:: Work request ::
Your response is a verbatim copy of the listing, stripped of its images.

:: Listed entries ::
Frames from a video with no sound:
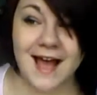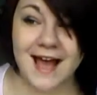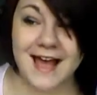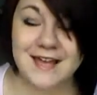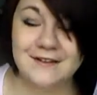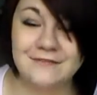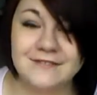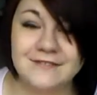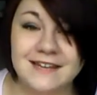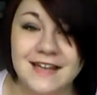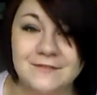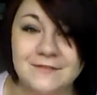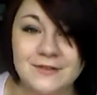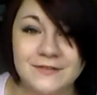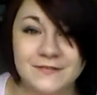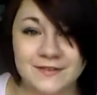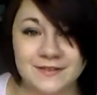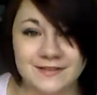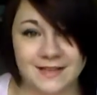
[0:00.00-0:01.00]
I have
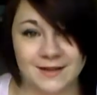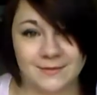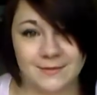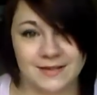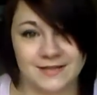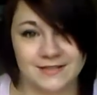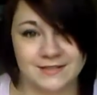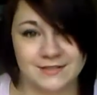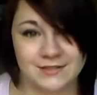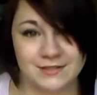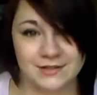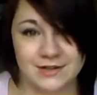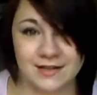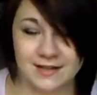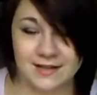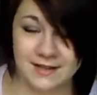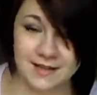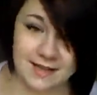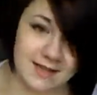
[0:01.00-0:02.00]
never felt that way
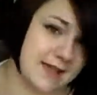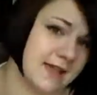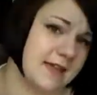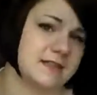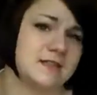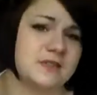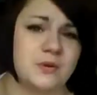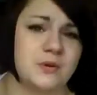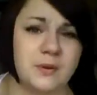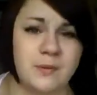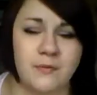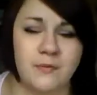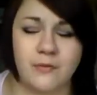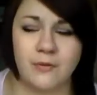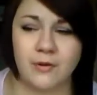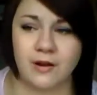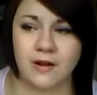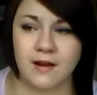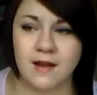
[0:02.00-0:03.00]
during a story
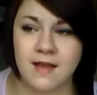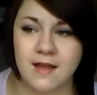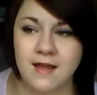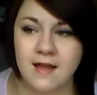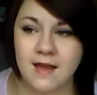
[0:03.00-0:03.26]
before.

:: Exercise output ::
Frames from a video with no sound:
[0:00.00-0:01.00]
I have
[0:01.00-0:02.00]
never felt that way
[0:02.00-0:03.00]
during a story
[0:03.00-0:03.26]
before.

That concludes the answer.